In [5]:
import pandas as pd
import numpy as np
from sklearn.model_selection import train_test_split, RandomizedSearchCV
from sklearn.preprocessing import RobustScaler, OneHotEncoder
from sklearn.ensemble import RandomForestClassifier, GradientBoostingClassifier
from lightgbm import LGBMClassifier
from sklearn.impute import SimpleImputer
from sklearn.compose import ColumnTransformer
from sklearn.pipeline import Pipeline
from sklearn.metrics import accuracy_score
from imblearn.over_sampling import BorderlineSMOTE
import os

In [6]:
# Load the data
train_data = pd.read_csv('Train-set.csv')
test_data = pd.read_csv('Test-set.csv')

In [9]:
train_data.columns

Index(['Unnamed: 0', 'id', 'age', 'job', 'marital', 'education', 'default',
       'balance', 'housing', 'loan', 'contact', 'day', 'month', 'duration',
       'campaign', 'pdays', 'previous', 'poutcome', 'Target'],
      dtype='object')

In [None]:
print(test_data.columns)


In [14]:
import pandas as pd
import numpy as np
from sklearn.model_selection import train_test_split, RandomizedSearchCV
from sklearn.preprocessing import RobustScaler, OneHotEncoder
from sklearn.ensemble import RandomForestClassifier, GradientBoostingClassifier
from lightgbm import LGBMClassifier
from sklearn.impute import SimpleImputer
from sklearn.compose import ColumnTransformer
from sklearn.pipeline import Pipeline
from sklearn.metrics import accuracy_score
from imblearn.over_sampling import BorderlineSMOTE
import os

# Load the data
train_data = pd.read_csv('Train-set.csv')
test_data = pd.read_csv('Test-set.csv')

# Separate the 'Target' column from the train data
y_train = train_data['Target']
train_data.drop('Target', axis=1, inplace=True)
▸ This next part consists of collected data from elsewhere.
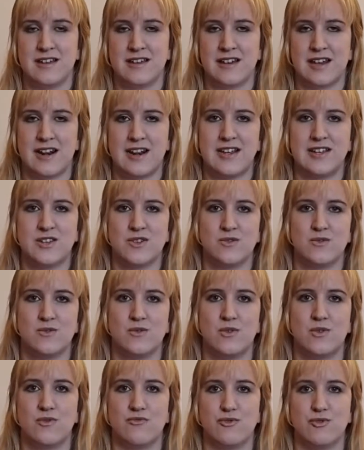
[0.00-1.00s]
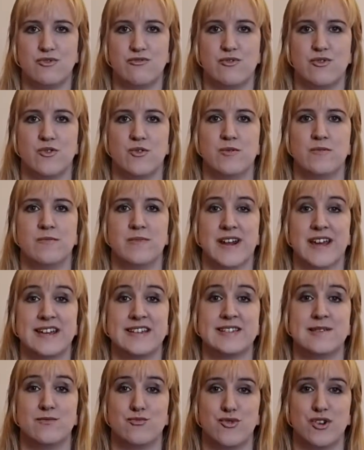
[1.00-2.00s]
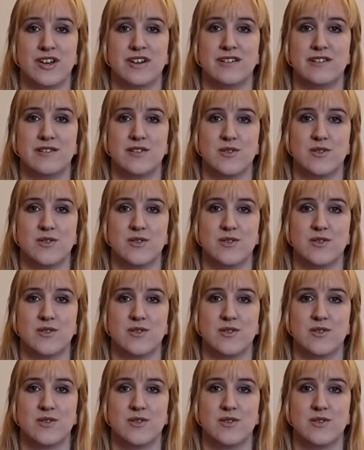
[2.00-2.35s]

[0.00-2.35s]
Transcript: a little rural place in BritainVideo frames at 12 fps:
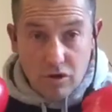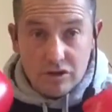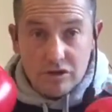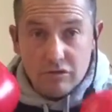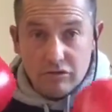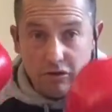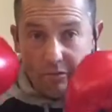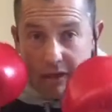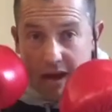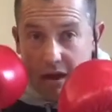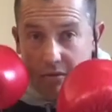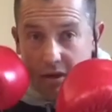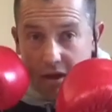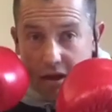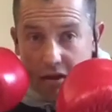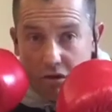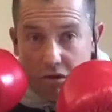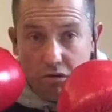2, 3 at me now, and I'll
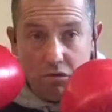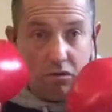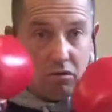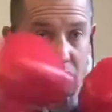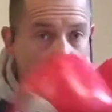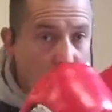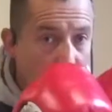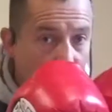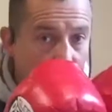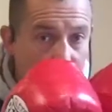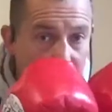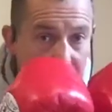go 1,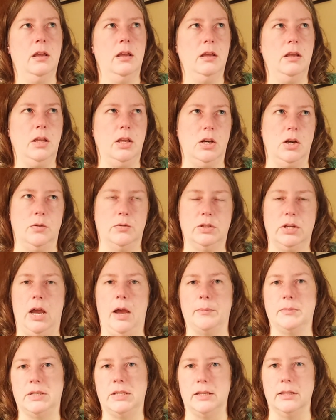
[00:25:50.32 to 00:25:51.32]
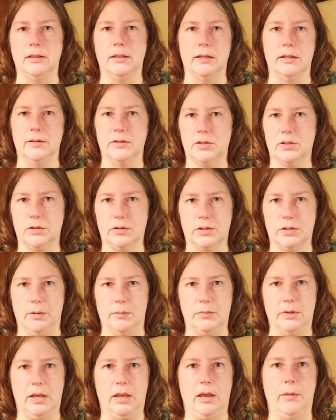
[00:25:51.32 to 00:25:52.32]
you know, top 10 list or
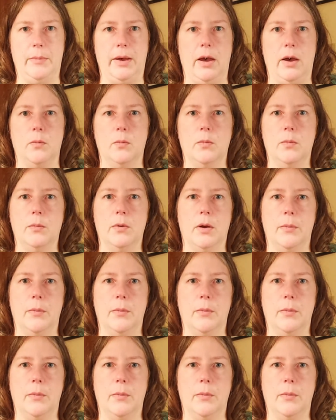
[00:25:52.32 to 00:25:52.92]
something about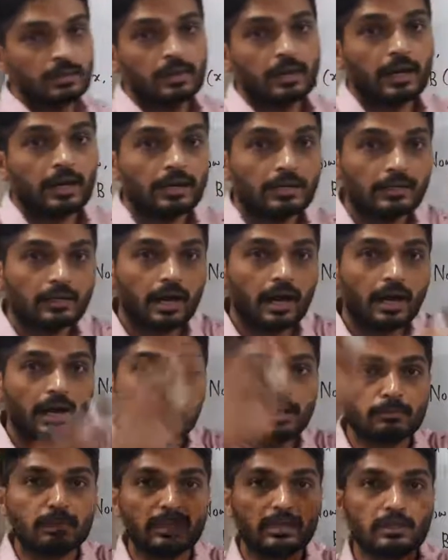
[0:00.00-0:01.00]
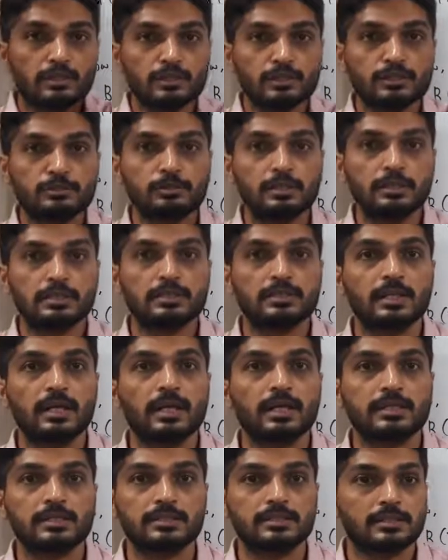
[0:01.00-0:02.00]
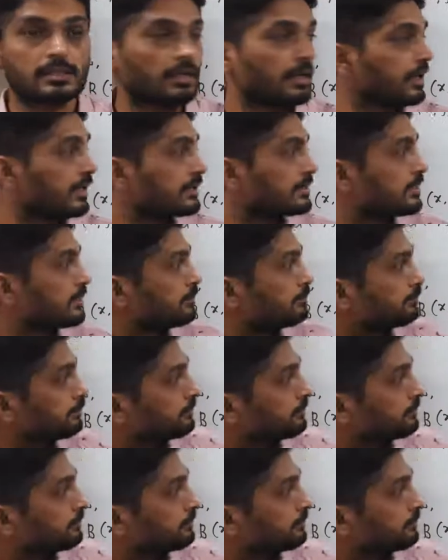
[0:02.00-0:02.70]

entire metric space as x.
# Combine train and test data for preprocessing
all_data = pd.concat([train_data, test_data], axis=0)

# Feature Engineering: Extract day of the week and create a weekend indicator
try:
    all_data['day'] = pd.to_datetime(all_data['day'])
    all_data['day_of_week'] = all_data['day'].dt.dayofweek
    all_data['is_weekend'] = all_data['day_of_week'].isin([5, 6]).astype(int)
    all_data.drop('day', axis=1, inplace=True)
except (ValueError, OverflowError, pd._libs.tslibs.np_datetime.OutOfBoundsDatetime):
    # Handle errors due to invalid date formats
    all_data['day'] = pd.to_datetime(all_data['day'], errors='coerce')
    all_data['day_of_week'] = all_data['day'].dt.dayofweek
    all_data['is_weekend'] = all_data['day_of_week'].isin([5, 6]).astype(int)
    all_data.drop('day', axis=1, inplace=True)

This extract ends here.